▸ **Problem to solve**:
Two lines in the data below mark the range: the one with "[0:03.00-0:04.00]" and the one with "[0:00.00-0:10.40]". Return both, along with every line between them, exactly.

== Available data ==

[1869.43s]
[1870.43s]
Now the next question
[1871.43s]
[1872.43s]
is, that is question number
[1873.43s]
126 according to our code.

===
== Available data ==

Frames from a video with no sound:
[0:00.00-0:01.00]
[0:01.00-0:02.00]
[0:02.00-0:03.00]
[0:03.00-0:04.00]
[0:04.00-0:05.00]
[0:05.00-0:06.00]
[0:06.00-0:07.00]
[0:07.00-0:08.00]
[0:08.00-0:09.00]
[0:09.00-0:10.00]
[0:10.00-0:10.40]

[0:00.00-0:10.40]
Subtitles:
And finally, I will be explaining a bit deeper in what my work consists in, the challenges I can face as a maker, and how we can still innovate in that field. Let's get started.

===
== Available data ==

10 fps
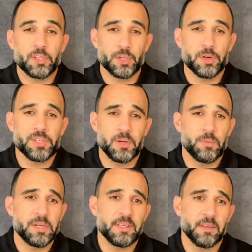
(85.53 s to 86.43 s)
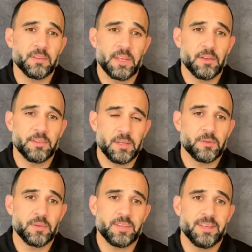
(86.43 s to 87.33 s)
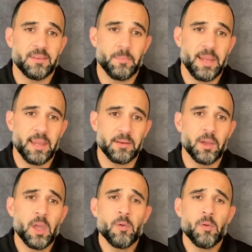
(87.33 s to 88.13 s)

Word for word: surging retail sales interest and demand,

===

▸ **Response to the exercise**:
[0:03.00-0:04.00]
[0:04.00-0:05.00]
[0:05.00-0:06.00]
[0:06.00-0:07.00]
[0:07.00-0:08.00]
[0:08.00-0:09.00]
[0:09.00-0:10.00]
[0:10.00-0:10.40]

[0:00.00-0:10.40]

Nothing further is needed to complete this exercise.